Task - Without the images, output every record exactly as it appears.

===== The input

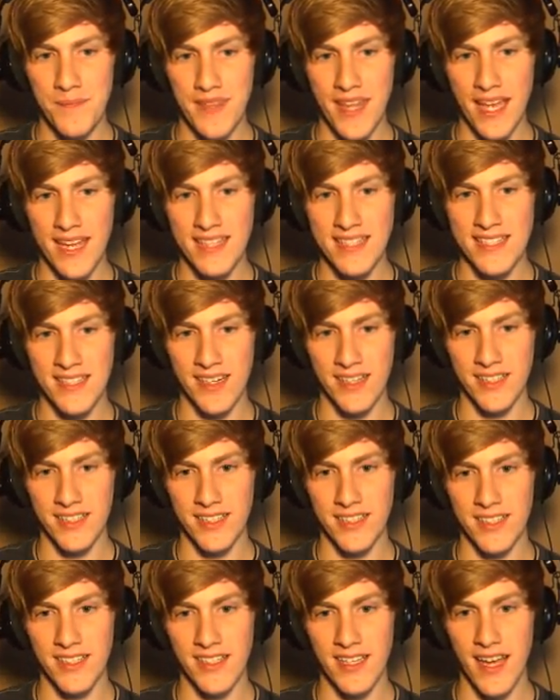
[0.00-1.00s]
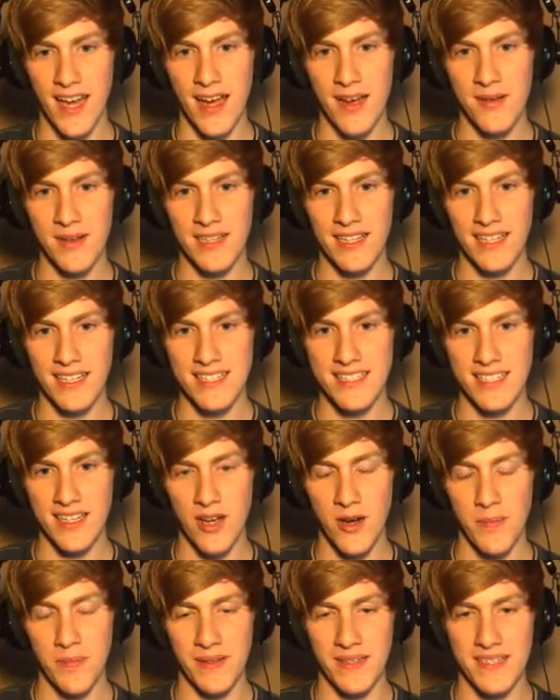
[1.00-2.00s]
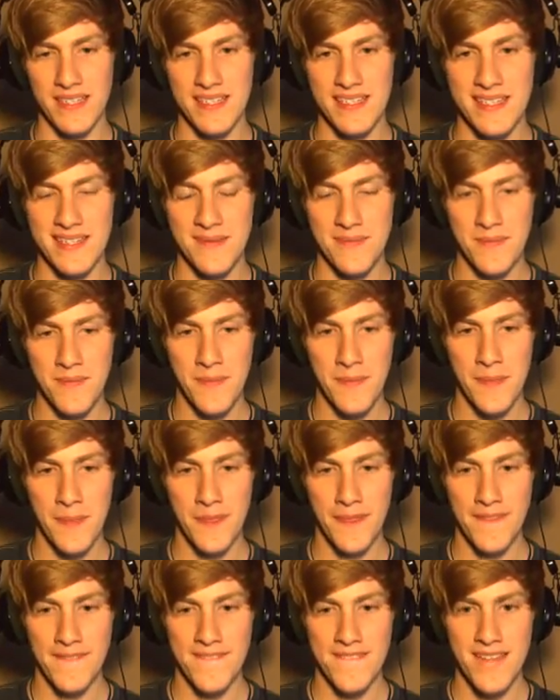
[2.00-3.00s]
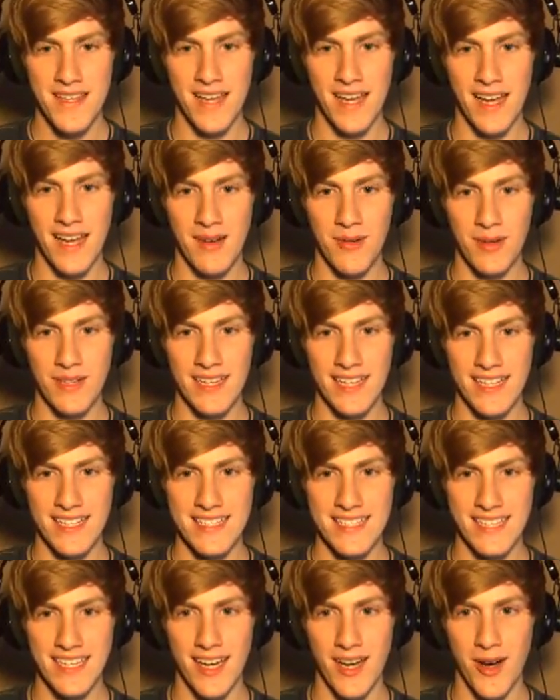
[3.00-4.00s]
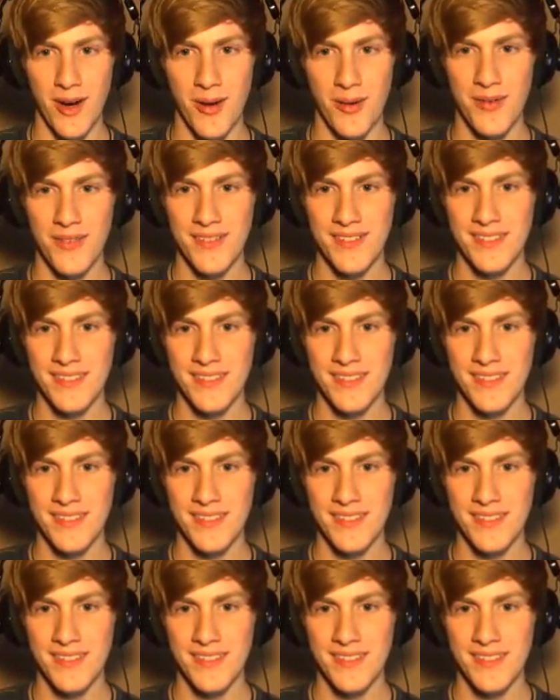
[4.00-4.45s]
That's not good. I would like to go, please. I would like to go.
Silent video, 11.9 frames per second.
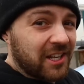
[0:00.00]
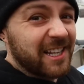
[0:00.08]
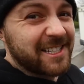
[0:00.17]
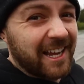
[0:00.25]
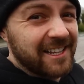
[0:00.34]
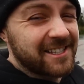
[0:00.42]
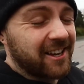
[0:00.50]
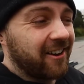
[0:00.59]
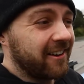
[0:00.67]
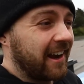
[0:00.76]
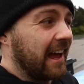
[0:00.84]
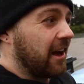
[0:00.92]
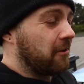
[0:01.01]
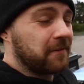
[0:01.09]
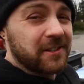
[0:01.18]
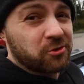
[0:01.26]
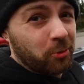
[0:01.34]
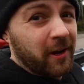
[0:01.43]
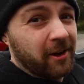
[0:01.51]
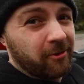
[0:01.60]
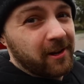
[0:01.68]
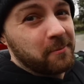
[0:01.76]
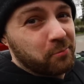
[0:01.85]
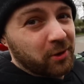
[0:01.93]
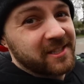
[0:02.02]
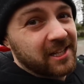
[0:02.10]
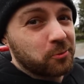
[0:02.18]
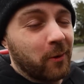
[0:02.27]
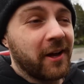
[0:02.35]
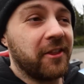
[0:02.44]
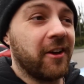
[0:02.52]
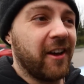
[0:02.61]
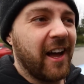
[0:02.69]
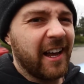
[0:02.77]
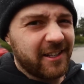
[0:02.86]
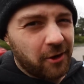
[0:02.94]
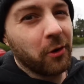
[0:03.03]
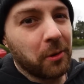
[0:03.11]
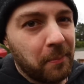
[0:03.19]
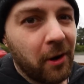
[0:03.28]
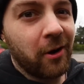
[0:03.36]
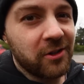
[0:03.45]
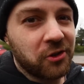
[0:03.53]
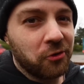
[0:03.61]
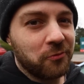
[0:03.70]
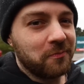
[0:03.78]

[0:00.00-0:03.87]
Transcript: let's get inside out of this dreary British weather and go on the parts hunt.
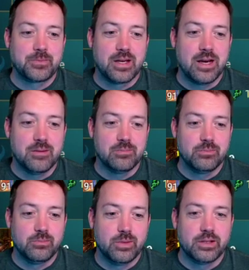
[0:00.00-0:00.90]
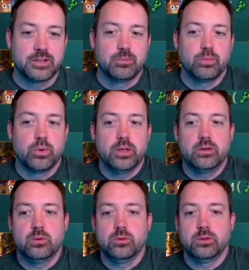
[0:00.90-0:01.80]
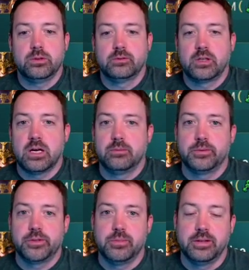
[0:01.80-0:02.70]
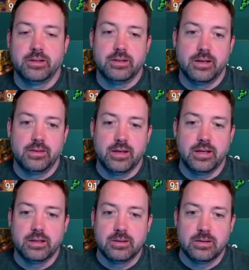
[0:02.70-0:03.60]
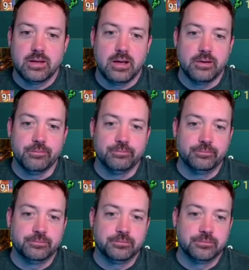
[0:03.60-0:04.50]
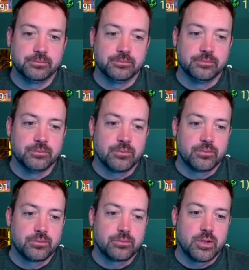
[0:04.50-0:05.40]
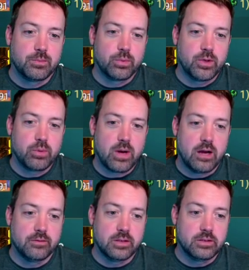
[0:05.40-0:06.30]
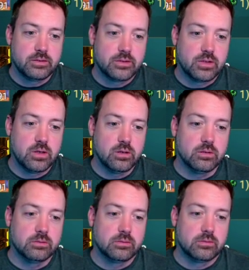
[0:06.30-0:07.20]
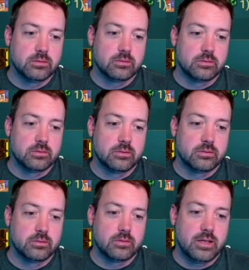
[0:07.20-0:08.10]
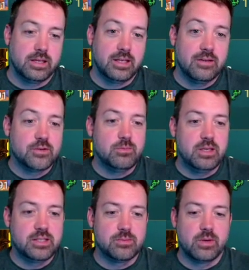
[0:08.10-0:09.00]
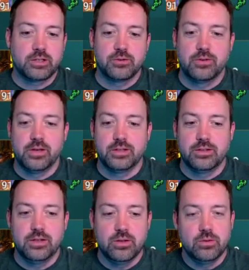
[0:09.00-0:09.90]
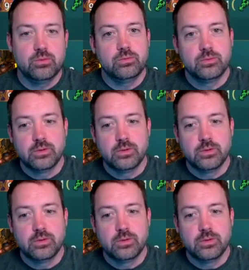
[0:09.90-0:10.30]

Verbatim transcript: Um, but it's a pretty cool little accomplishment, I think. Uh, I'm pretty proud of it. So it gives me some extra things to do.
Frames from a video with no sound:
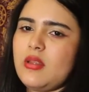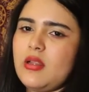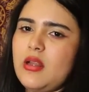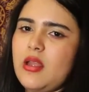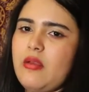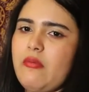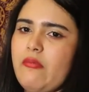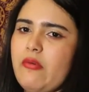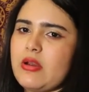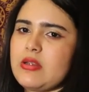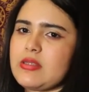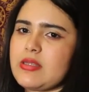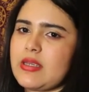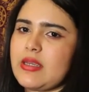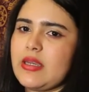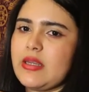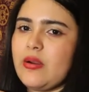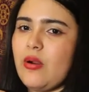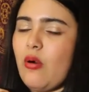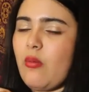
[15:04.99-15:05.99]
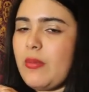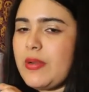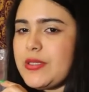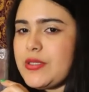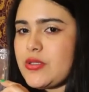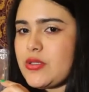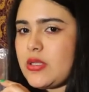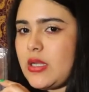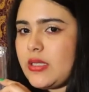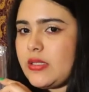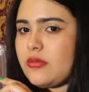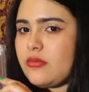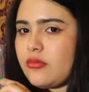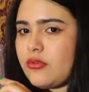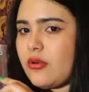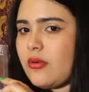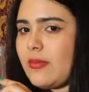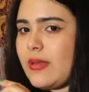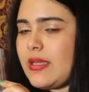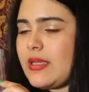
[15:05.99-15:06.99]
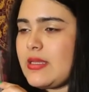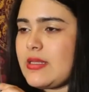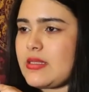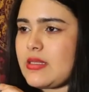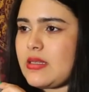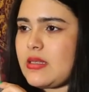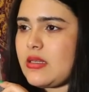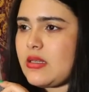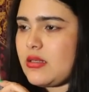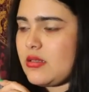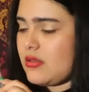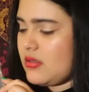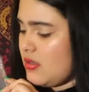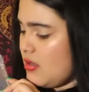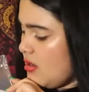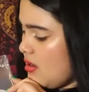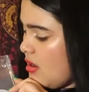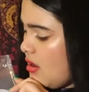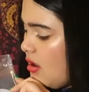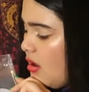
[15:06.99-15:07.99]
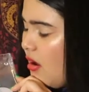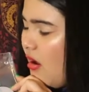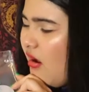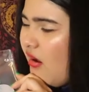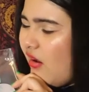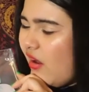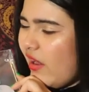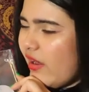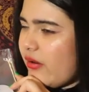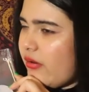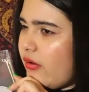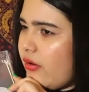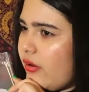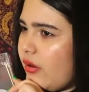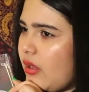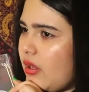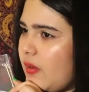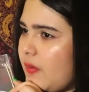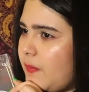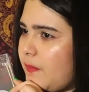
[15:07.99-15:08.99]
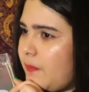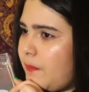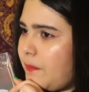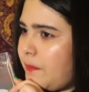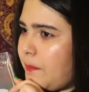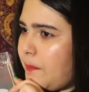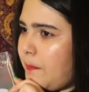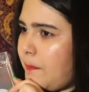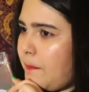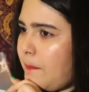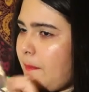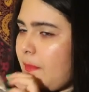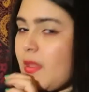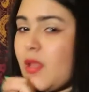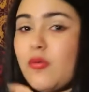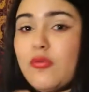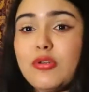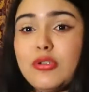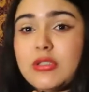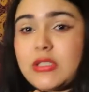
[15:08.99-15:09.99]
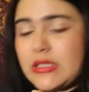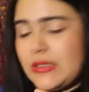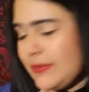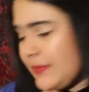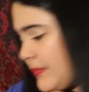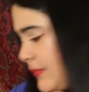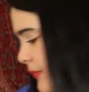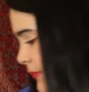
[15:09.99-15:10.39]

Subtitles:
Like once I get home, I just like throw my kids in here. I don't know yet. We'll see.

==========

Your solution -
[0.00-1.00s]
[1.00-2.00s]
[2.00-3.00s]
[3.00-4.00s]
[4.00-4.45s]
That's not good. I would like to go, please. I would like to go.
Silent video, 11.9 frames per second.
[0:00.00]
[0:00.08]
[0:00.17]
[0:00.25]
[0:00.34]
[0:00.42]
[0:00.50]
[0:00.59]
[0:00.67]
[0:00.76]
[0:00.84]
[0:00.92]
[0:01.01]
[0:01.09]
[0:01.18]
[0:01.26]
[0:01.34]
[0:01.43]
[0:01.51]
[0:01.60]
[0:01.68]
[0:01.76]
[0:01.85]
[0:01.93]
[0:02.02]
[0:02.10]
[0:02.18]
[0:02.27]
[0:02.35]
[0:02.44]
[0:02.52]
[0:02.61]
[0:02.69]
[0:02.77]
[0:02.86]
[0:02.94]
[0:03.03]
[0:03.11]
[0:03.19]
[0:03.28]
[0:03.36]
[0:03.45]
[0:03.53]
[0:03.61]
[0:03.70]
[0:03.78]

[0:00.00-0:03.87]
Transcript: let's get inside out of this dreary British weather and go on the parts hunt.
[0:00.00-0:00.90]
[0:00.90-0:01.80]
[0:01.80-0:02.70]
[0:02.70-0:03.60]
[0:03.60-0:04.50]
[0:04.50-0:05.40]
[0:05.40-0:06.30]
[0:06.30-0:07.20]
[0:07.20-0:08.10]
[0:08.10-0:09.00]
[0:09.00-0:09.90]
[0:09.90-0:10.30]

Verbatim transcript: Um, but it's a pretty cool little accomplishment, I think. Uh, I'm pretty proud of it. So it gives me some extra things to do.
Frames from a video with no sound:
[15:04.99-15:05.99]
[15:05.99-15:06.99]
[15:06.99-15:07.99]
[15:07.99-15:08.99]
[15:08.99-15:09.99]
[15:09.99-15:10.39]

Subtitles:
Like once I get home, I just like throw my kids in here. I don't know yet. We'll see.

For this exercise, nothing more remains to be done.